A faithful transcription of all the data, images excluded, is the required answer.

####

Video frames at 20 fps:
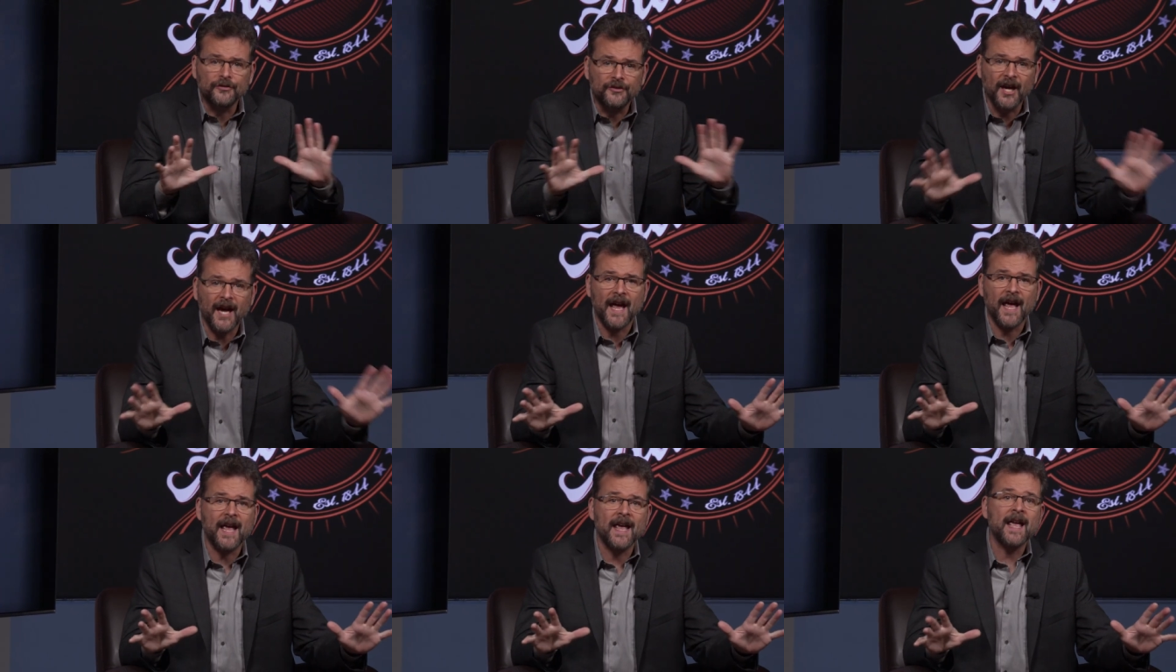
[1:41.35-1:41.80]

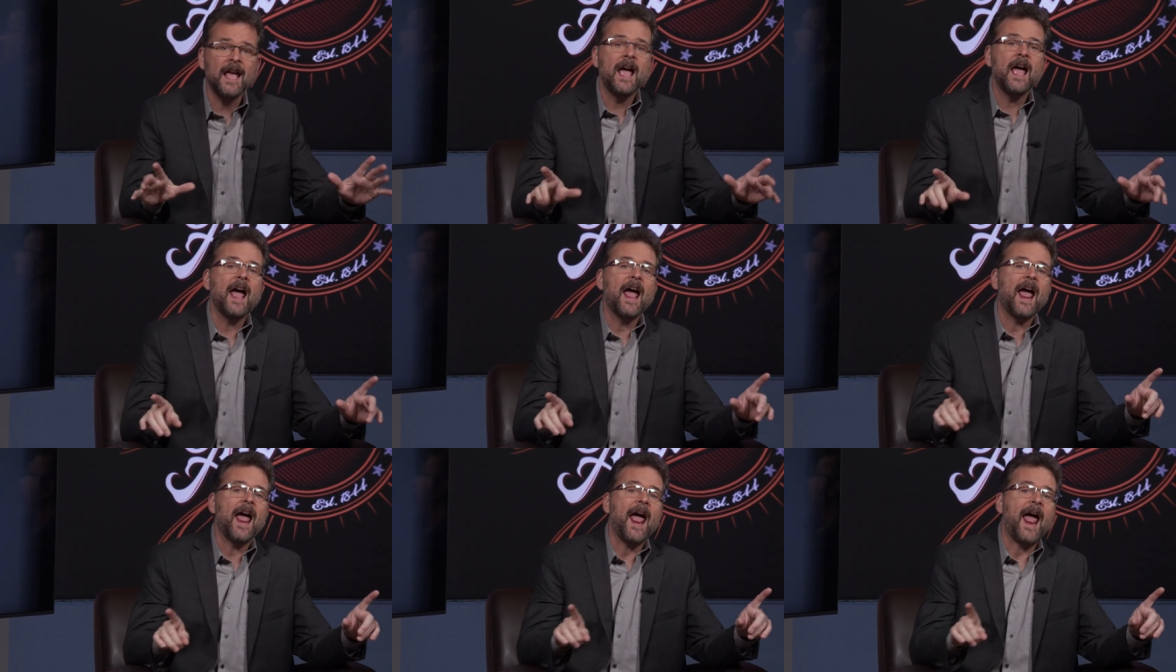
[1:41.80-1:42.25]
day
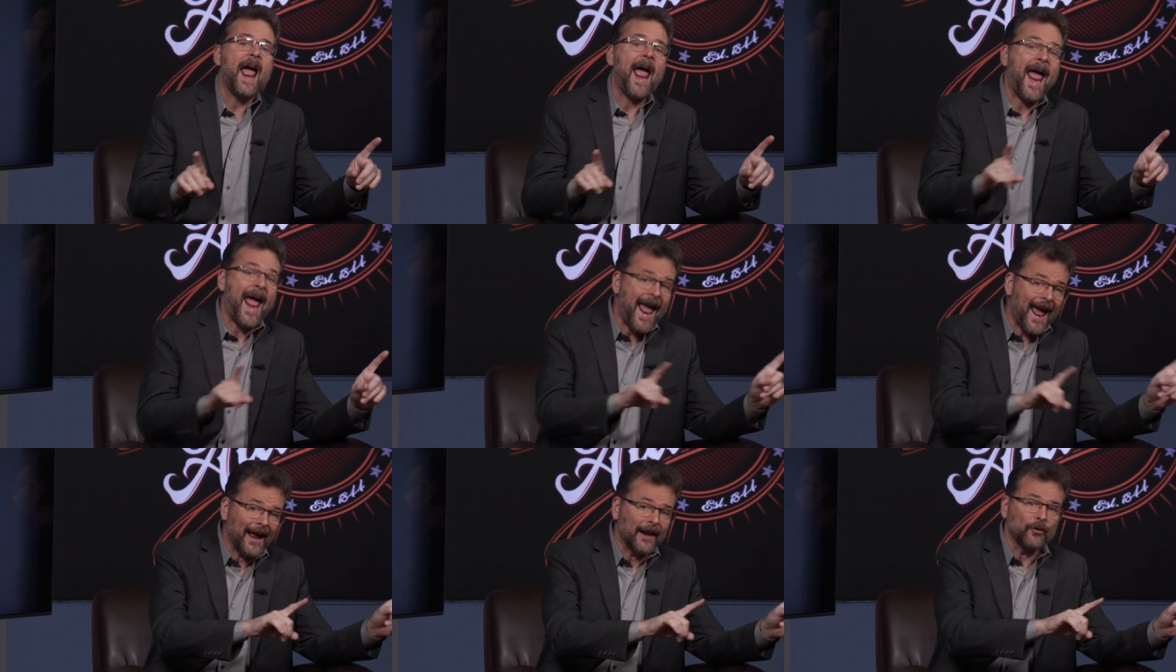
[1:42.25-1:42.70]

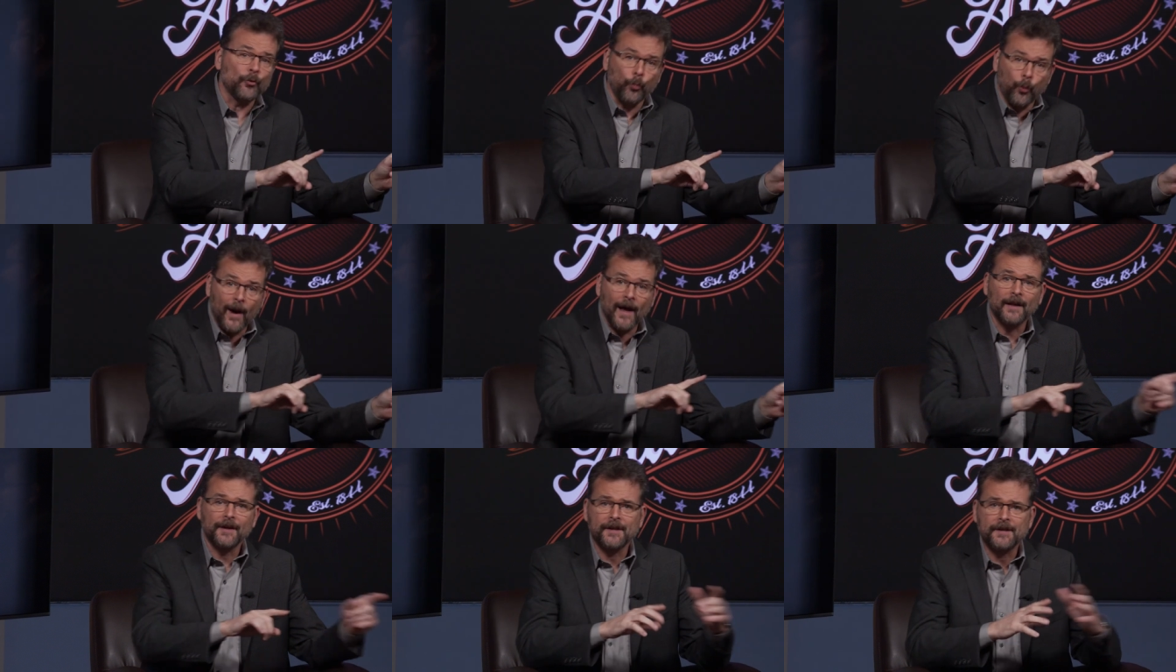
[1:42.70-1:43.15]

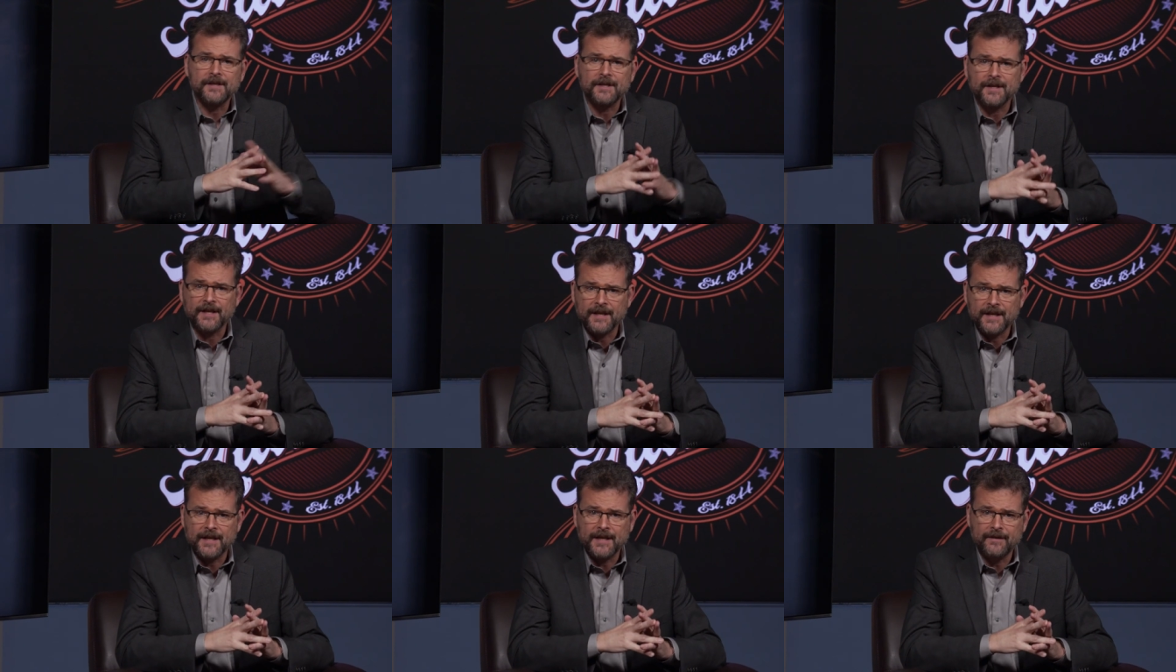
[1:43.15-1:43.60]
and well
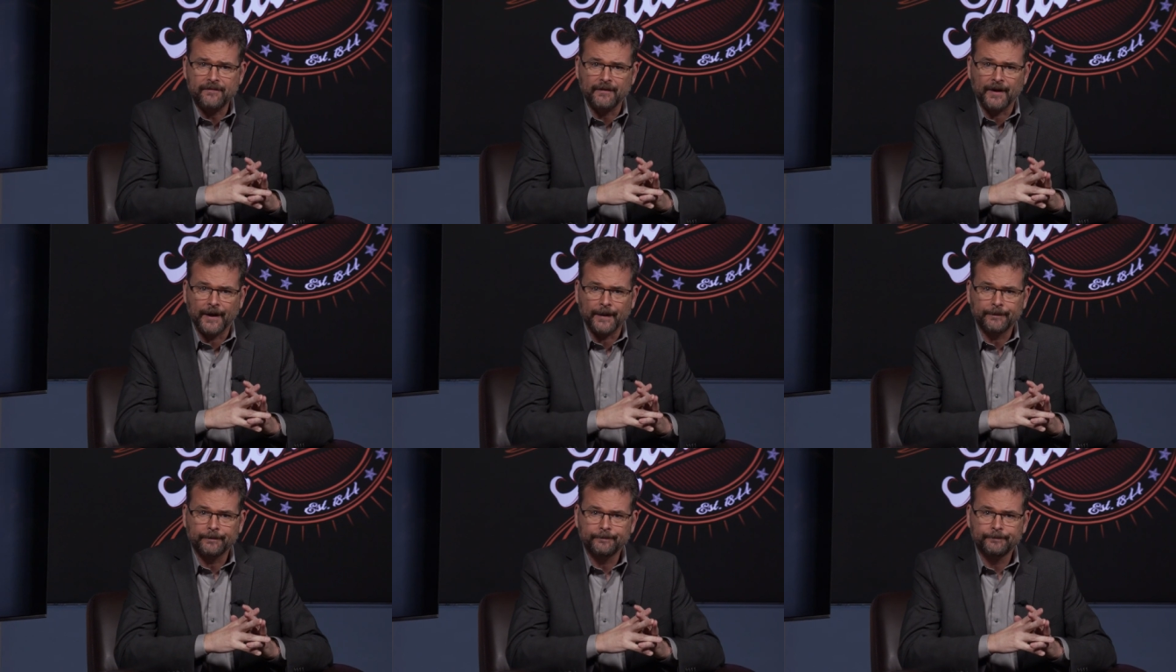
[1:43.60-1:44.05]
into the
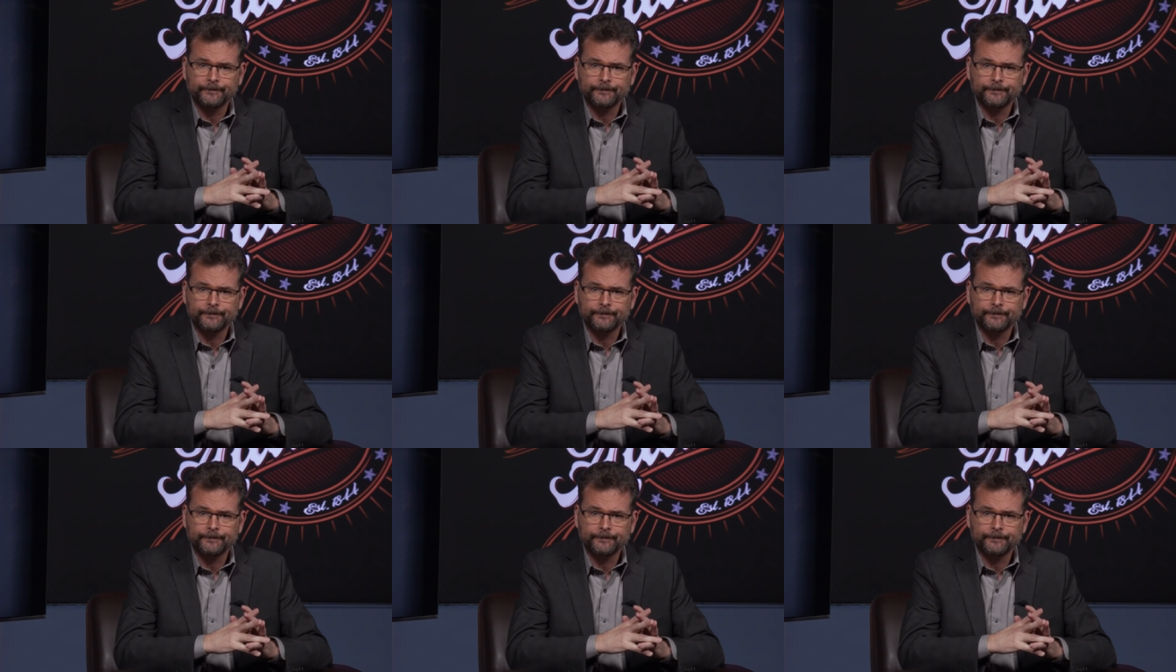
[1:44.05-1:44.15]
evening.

####

# [Answer for this exercise]
Video frames at 20 fps:
[1:41.35-1:41.80]

[1:41.80-1:42.25]
day
[1:42.25-1:42.70]

[1:42.70-1:43.15]

[1:43.15-1:43.60]
and well
[1:43.60-1:44.05]
into the
[1:44.05-1:44.15]
evening.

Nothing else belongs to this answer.